東神大在学中の奉仕教会は、出身教会の牧師から命じられた旧ホーリネス教会に2年半、東神大から斡旋された旧メソジスト教会に3年半。私の初任地を決めた学長は左近淑先生。私の卒業年の1990年の秋に59歳で突然亡くなられた。私は後ろ盾を失う形で「改革派・長老派」を打ち出す初任地での働きを開始した。
私が初任地に赴任したのが1990年4月。その教会の主任牧師のお連れ合いが岡田稔先生のご長女だったことから、私と改革派教会のつながりが生まれた。岡田稔先生(1902-1992)は、神戸改革派神学校初代校長で、戦後最も早く日本基督教団から離脱して日本キリスト改革派教会を創立した人々の神学的牽引役。
しかし今書いていることに改革派教会は関係ない。私の初任地の主任牧師は「弟子訓練」の影響を受けて「7つの燭台計画」という論文を書き、これから6つの教会を開拓し、相互関係を維持するために改革派教会のウェストミンスター信仰規準(信仰告白、大・小教理問答)を用いるという幻を抱いておられた。
こだわるべき主義主張は私に無かったし、初めて赴任した教会で59歳の主任牧師の下で24歳の伝道師にできるのは「助けること」と「仕えること」だけだと思ったので、教会内外から多くの批判を受けていた(その事情も赴任後に認識した)「7つの燭台計画」を面白がって、どうしたら実現できるかを考えた。
私なりの結論は「無理」だった。日本基督教団の内部でウェストミンスター信仰規準と長老主義の理念を具体的な形にするのは無理。しかし、私はまだ20代の駆け出しの牧師。初任地の教会や主任牧師が私の人生の責任を取ってくれるとは思えなかった。それで、改革派教会に個人的にお世話になることにした。
これが、1997年に私が日本基督教団から日本キリスト改革派教会に移籍した理由の1つ。私が考えたわけでない「7つの燭台計画」なる幻の実現の道すじを考える中で、長老主義の意味での「中会ないし連合長老会(プレスビテリ)」の意義を知ったこと。その実現の場は日本基督教団の中には無いと悟ったこと。

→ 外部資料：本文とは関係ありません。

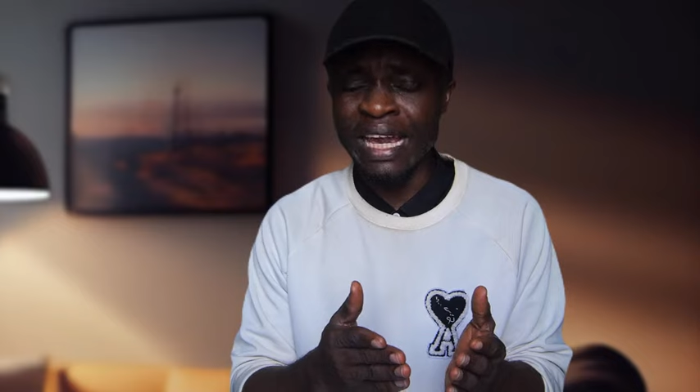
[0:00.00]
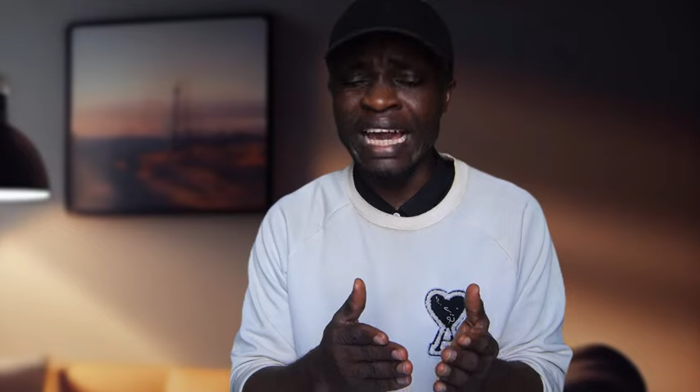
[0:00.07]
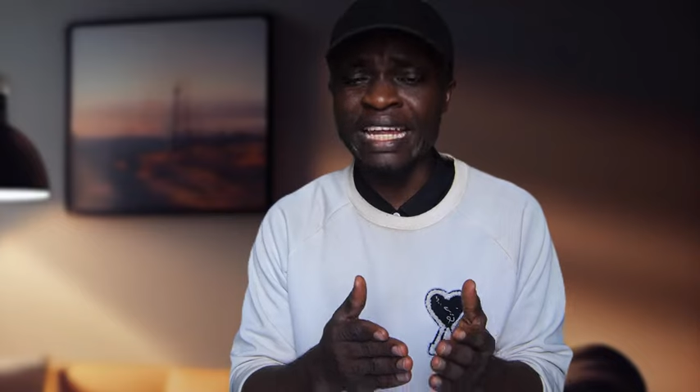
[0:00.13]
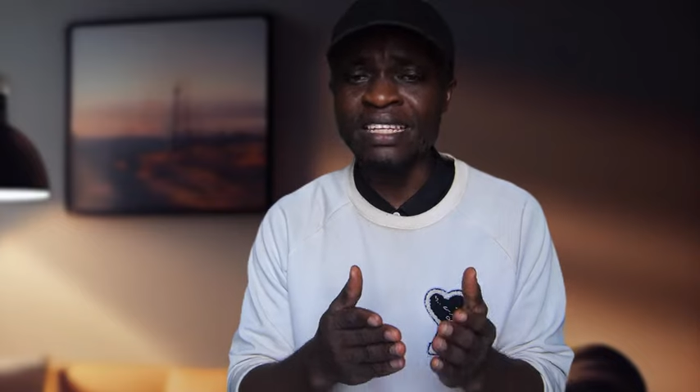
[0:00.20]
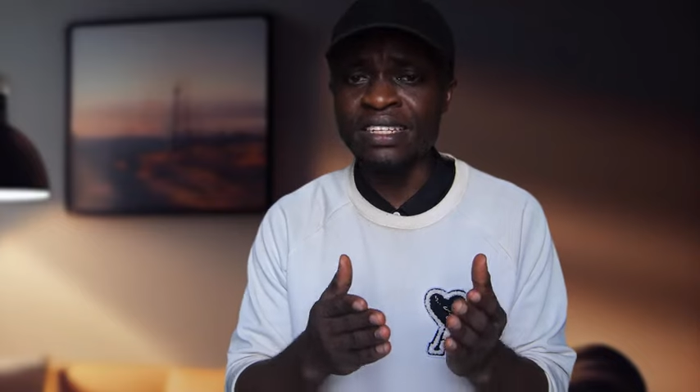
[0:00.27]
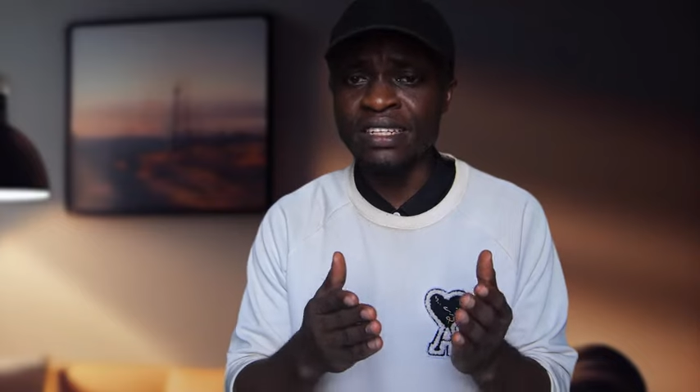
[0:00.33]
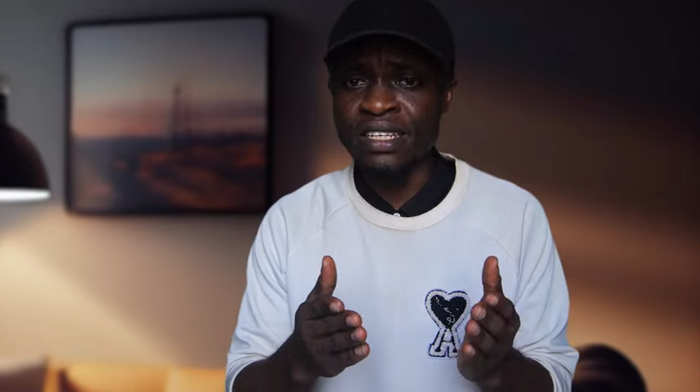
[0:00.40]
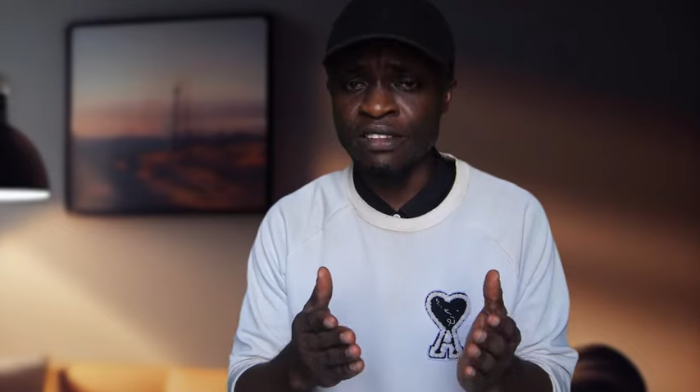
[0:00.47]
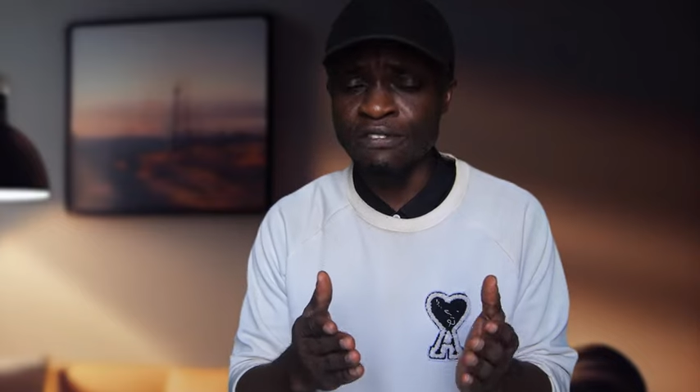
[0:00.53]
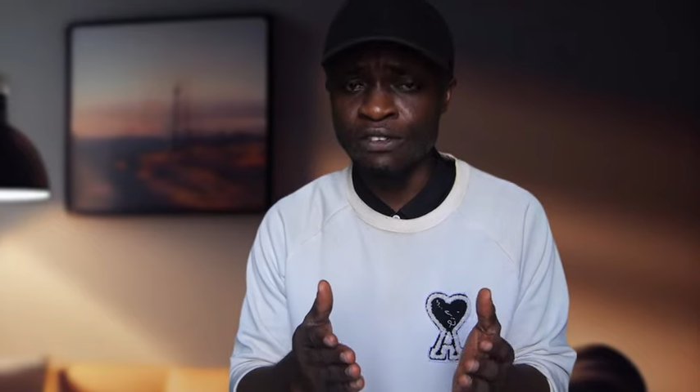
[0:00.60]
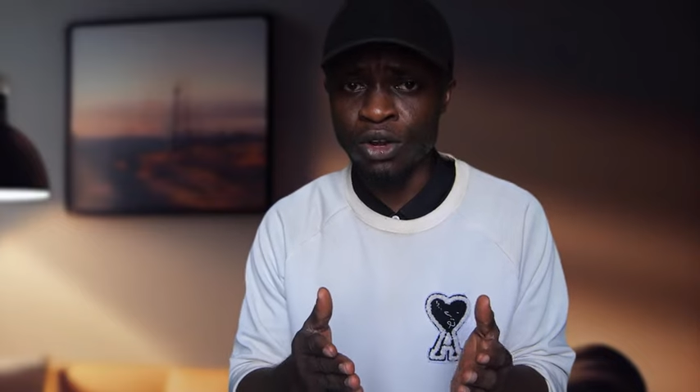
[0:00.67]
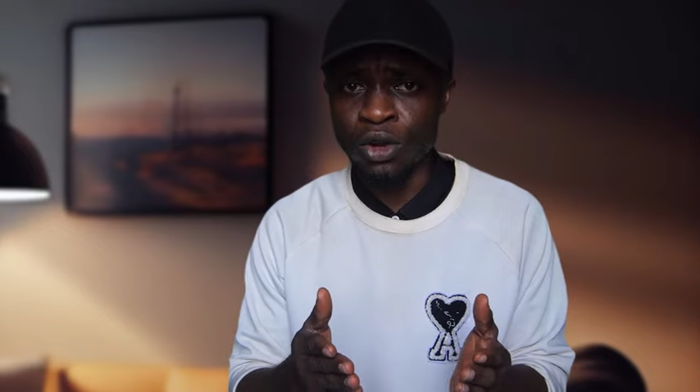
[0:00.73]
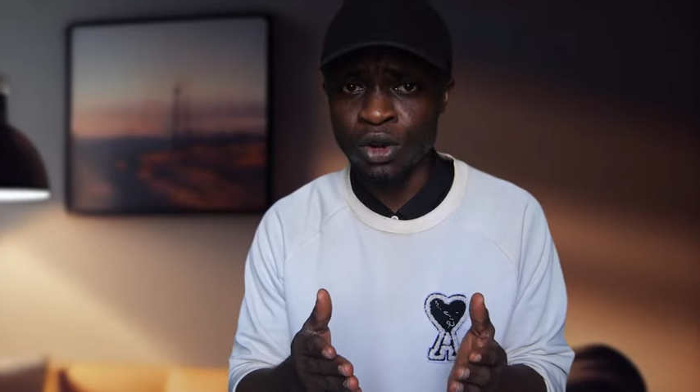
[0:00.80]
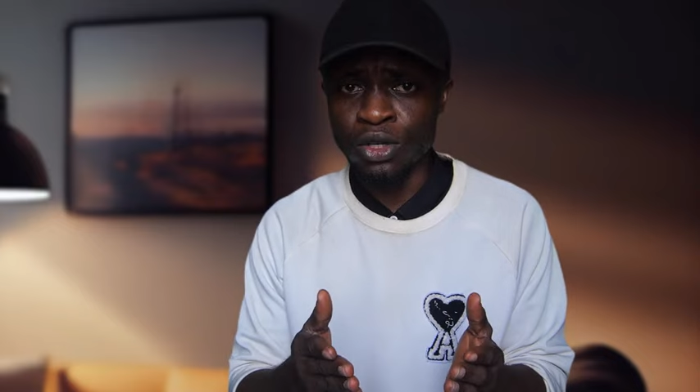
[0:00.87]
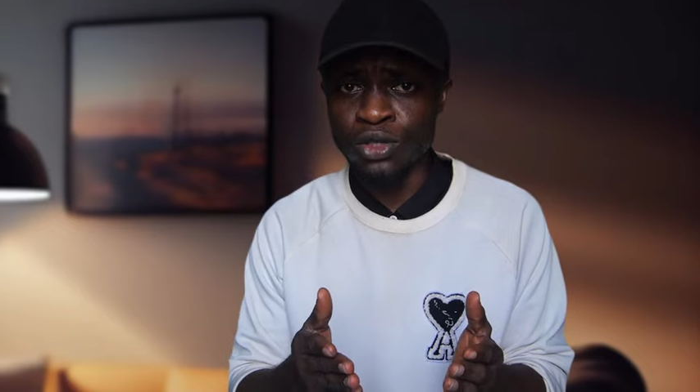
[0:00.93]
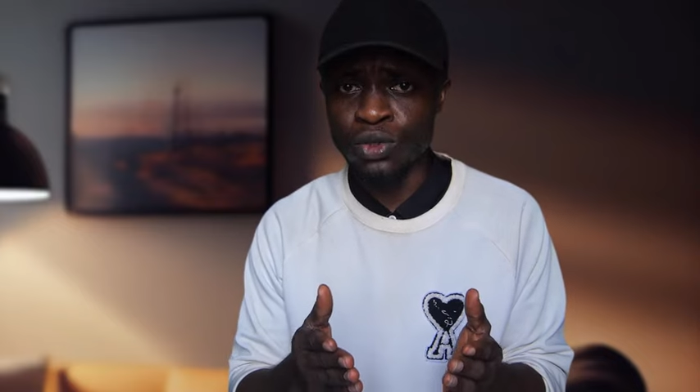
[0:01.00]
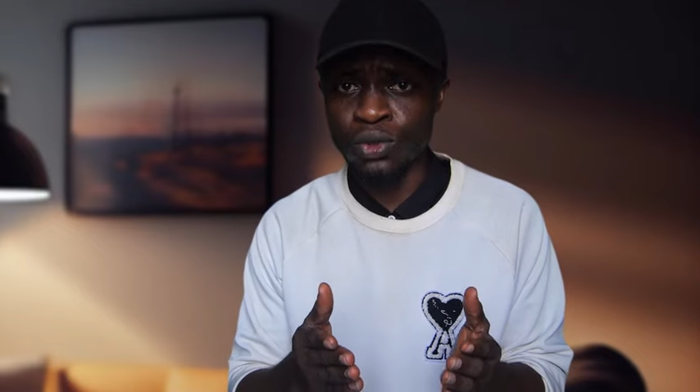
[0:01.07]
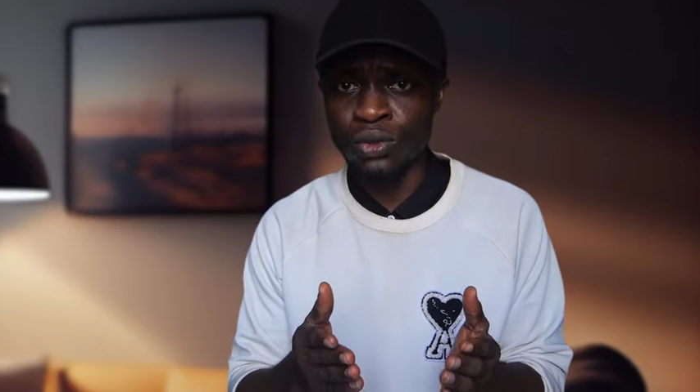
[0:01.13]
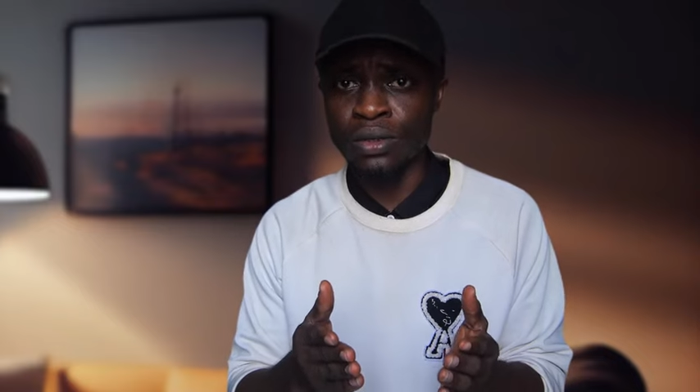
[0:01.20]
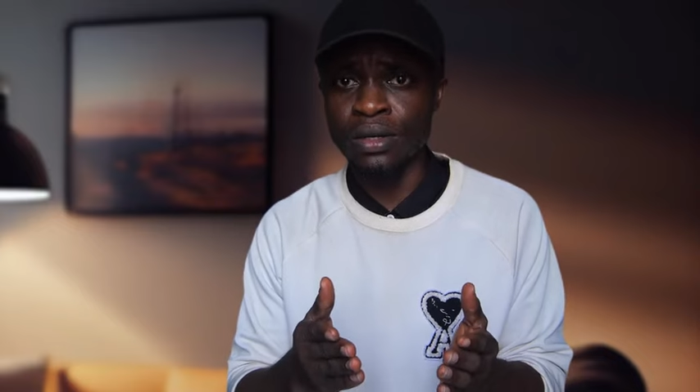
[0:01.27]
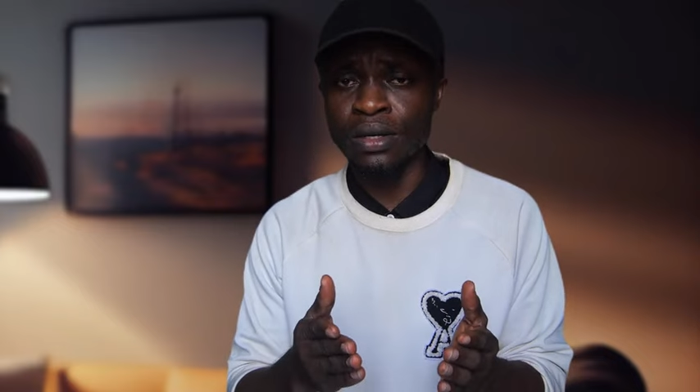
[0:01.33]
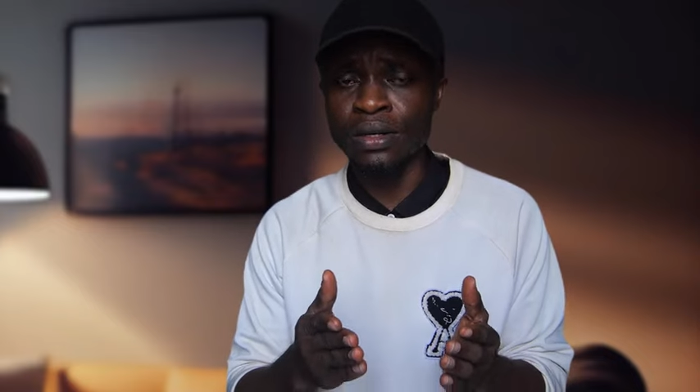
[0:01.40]
any need for God
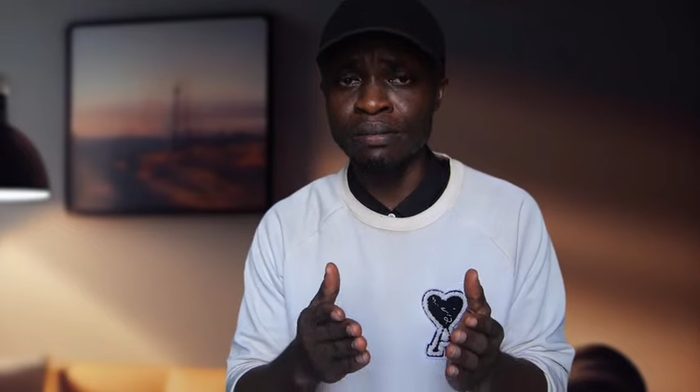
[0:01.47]
to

その私を使えると神さまが思ってくださったようだった。1998年7月に日本キリスト改革派教会で最初に赴任した教会が「東部中会」所属。その4年後の2006年に東部中会から「東関東中会」が分離・新設。その分離作業を管理する委員会の書記に私が任命された。2004年には私が「新しい中会」側の教会に転任。
私が神学研究に没頭しはじめたのも「新中会設立」の流れに巻き込まれたことと関係ある。「改革派教会の《中会》は(日本基督教団の《教区》などと違って)神学的一致が必要だが、神学力が不足しているあなたがたに新中会設立は無理」と罵倒する人々がいて、黙ってもらうために神学せざるをえなかった。
こういうことを時々書きたくなるのは、悔しい思いを持っているからである。私の経歴が「転々としている」という印象になることは分かっている。「新しい教会」を生み出すことと「新しいプレスビテリ」を生み出すことのために努力した、つもりだった。私の名前や働きを思い出してもらいたいのではない。